Sorry, I think it requires more involvement to solve the problem. However, my guess that you should specify a proper callable "get_parameters" argument for maml that accounts for the frozen parameters. By default, it uses nn.Module.parameters that returns all model parameters including the frozen ones and hence maml fails when operates on them.

Also, to the best of my knowledge, pytorch maml (not only this implementation) doesn't work with nn.LSTM because it utilizes cudnn operations that don't support a second backward. This point unlikely causes the problem above, but one can face it at the next steps if you use nn.LSTM in your model.

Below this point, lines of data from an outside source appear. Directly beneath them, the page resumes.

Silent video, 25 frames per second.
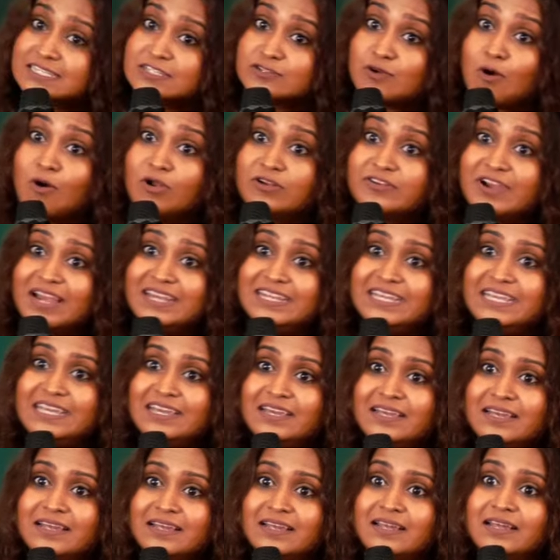is already
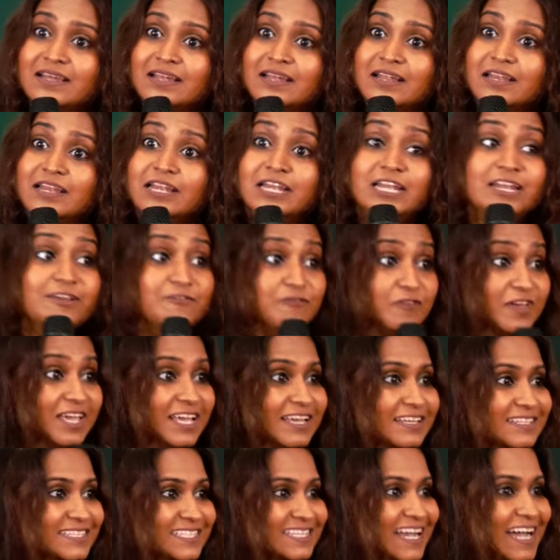living
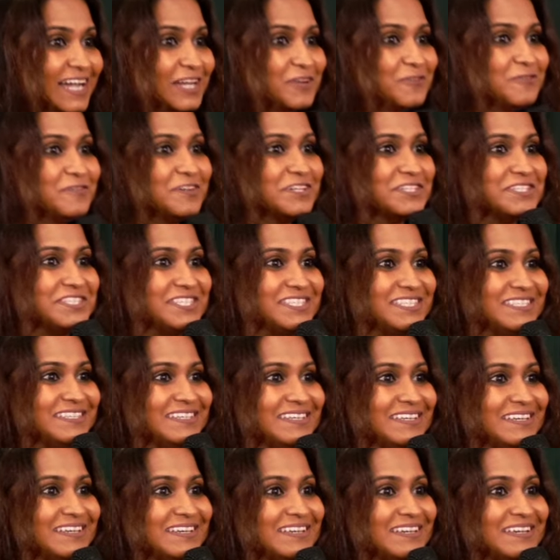inside of us.
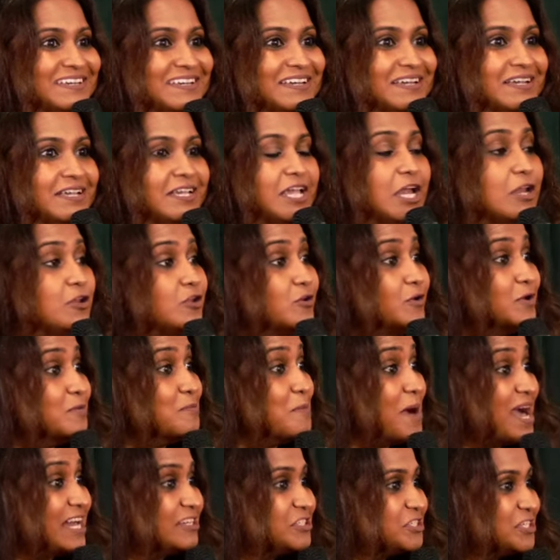Can you
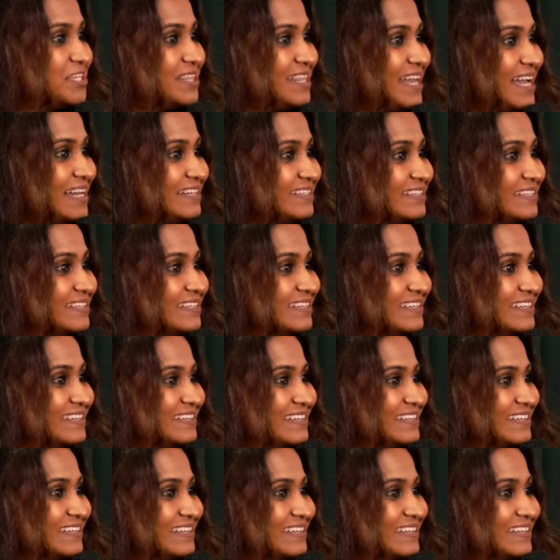imagine that?
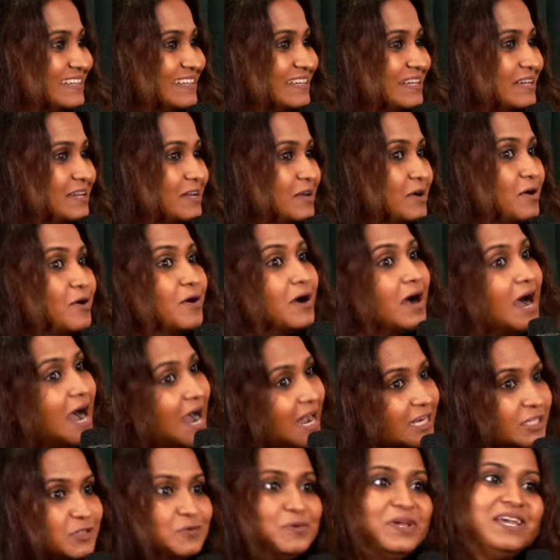
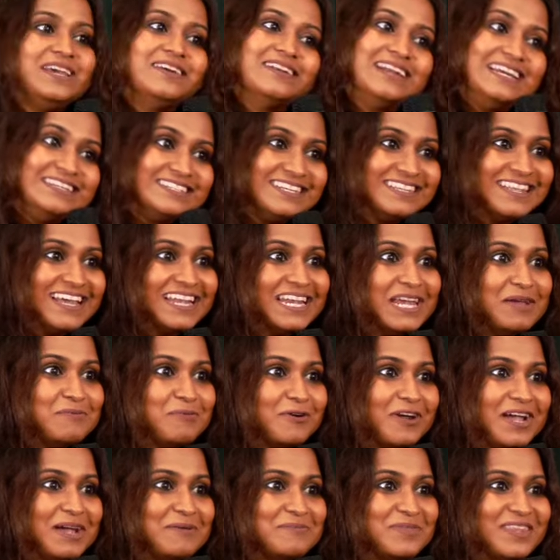Aren't we greater than
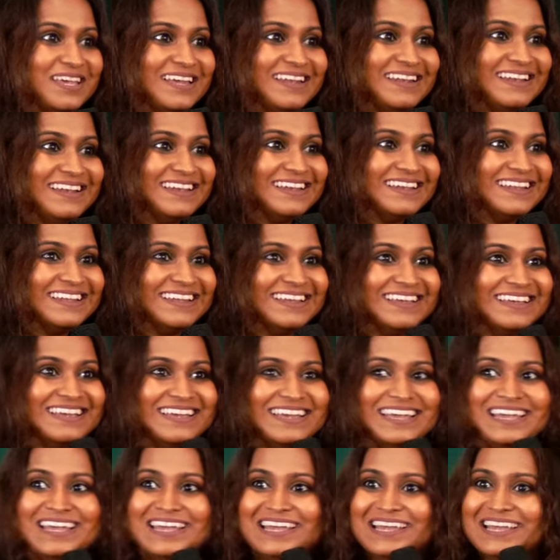Abraham then?
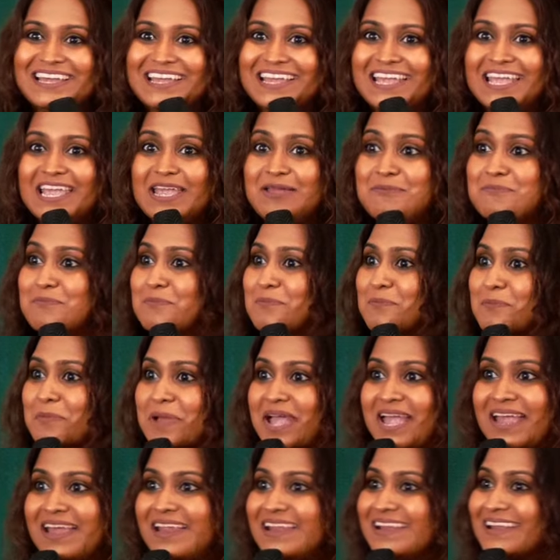
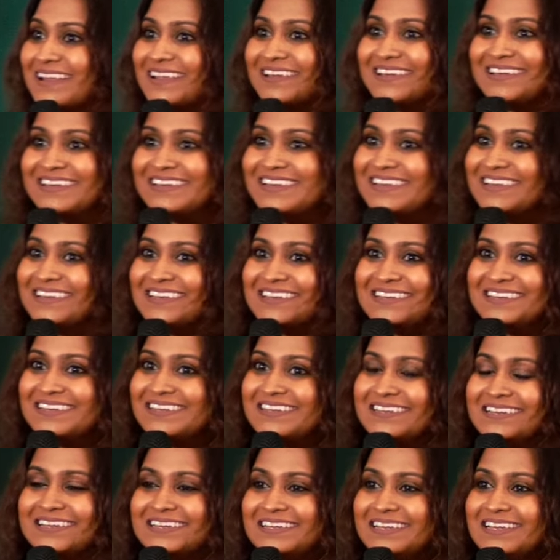Amen.
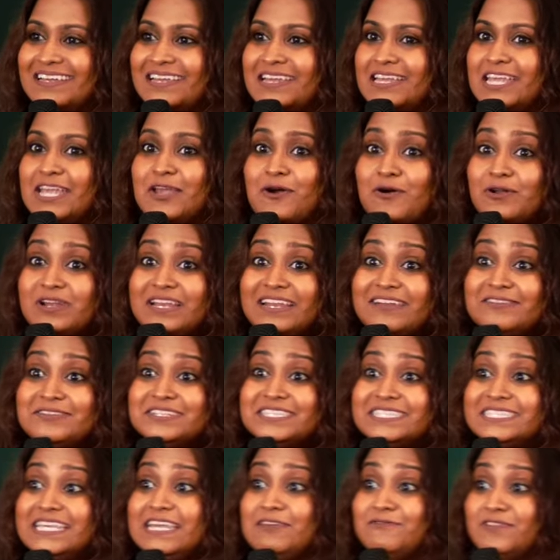He only
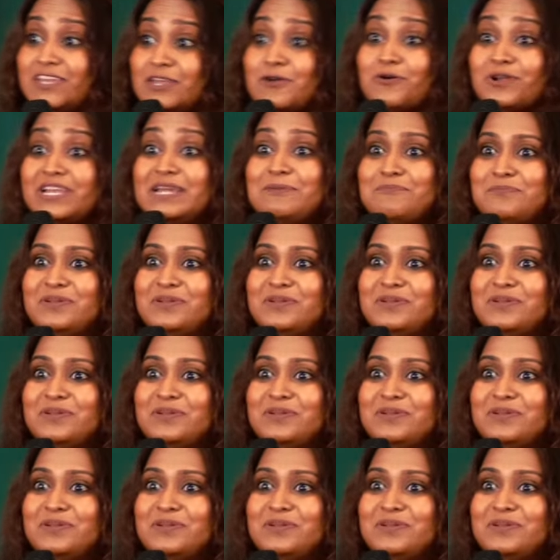received, he only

FYI, when I applied maml to language models with LSTM layers, I had to use nn.LSTMCell in the loop.

raymond00000 commented 3 years ago

many thanks for feedback.

acutally, I am learning MAML. I am confused on "second backward".

according to here. https://discuss.pytorch.org/t/resolved-implementing-maml-in-pytorch/4053

  (1) inner loop: a forward pass on the training example, take gradients with respect to the parameters (2) meta loop: do a forward pass with the updated parameters on a validation example, 

passed training set to model0, got the loss1, apply loss1, it became model1, passed validation set to model1. obtained the loss2.

  then take another gradient wrt the original parameters and backprop through the first gradient (thus the second derivative).

I thought we just use the loss2 to update the model0. But I am confused on this statement, what was the exact step in pytorch to perform this operation?

many thanks if you could provide some hints on the statement.